Dataset items:

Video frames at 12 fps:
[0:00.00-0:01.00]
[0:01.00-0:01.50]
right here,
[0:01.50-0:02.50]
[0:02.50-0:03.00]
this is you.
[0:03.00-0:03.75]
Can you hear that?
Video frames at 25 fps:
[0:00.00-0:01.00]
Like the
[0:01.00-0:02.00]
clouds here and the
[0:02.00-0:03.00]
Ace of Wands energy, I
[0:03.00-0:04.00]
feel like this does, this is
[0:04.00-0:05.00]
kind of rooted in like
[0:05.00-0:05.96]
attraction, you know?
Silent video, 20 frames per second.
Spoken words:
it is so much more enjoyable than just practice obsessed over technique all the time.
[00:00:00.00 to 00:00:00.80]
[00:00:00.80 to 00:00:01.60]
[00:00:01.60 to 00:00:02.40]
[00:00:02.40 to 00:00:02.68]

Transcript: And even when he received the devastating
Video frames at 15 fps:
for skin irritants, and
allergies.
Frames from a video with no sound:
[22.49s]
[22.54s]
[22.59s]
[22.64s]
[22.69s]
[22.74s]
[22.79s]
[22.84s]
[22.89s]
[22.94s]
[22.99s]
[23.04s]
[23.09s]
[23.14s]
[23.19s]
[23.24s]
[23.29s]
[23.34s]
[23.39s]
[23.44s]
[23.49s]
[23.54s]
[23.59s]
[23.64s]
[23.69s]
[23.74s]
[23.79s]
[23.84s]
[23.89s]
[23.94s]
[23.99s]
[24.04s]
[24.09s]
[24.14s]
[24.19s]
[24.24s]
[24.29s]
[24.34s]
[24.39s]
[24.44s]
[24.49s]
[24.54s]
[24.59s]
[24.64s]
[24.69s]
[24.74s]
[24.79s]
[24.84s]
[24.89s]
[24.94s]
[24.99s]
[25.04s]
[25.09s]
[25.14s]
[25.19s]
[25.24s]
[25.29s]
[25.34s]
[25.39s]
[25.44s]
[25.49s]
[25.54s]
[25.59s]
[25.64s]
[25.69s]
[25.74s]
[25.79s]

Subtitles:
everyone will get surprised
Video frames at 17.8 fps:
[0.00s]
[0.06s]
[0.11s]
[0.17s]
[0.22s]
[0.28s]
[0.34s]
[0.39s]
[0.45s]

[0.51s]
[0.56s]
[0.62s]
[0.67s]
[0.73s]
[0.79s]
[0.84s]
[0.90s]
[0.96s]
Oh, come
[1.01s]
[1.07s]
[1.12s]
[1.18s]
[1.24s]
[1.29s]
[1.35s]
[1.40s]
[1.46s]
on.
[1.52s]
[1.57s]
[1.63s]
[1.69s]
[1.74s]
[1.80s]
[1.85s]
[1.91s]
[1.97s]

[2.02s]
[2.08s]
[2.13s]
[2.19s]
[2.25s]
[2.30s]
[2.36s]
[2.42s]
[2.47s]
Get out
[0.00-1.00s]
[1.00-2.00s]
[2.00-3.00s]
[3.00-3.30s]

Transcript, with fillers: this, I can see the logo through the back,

### Exercise requirements
How many of the lines above include the string "Transcript"? Reply with the number by itself.

### Finished task
2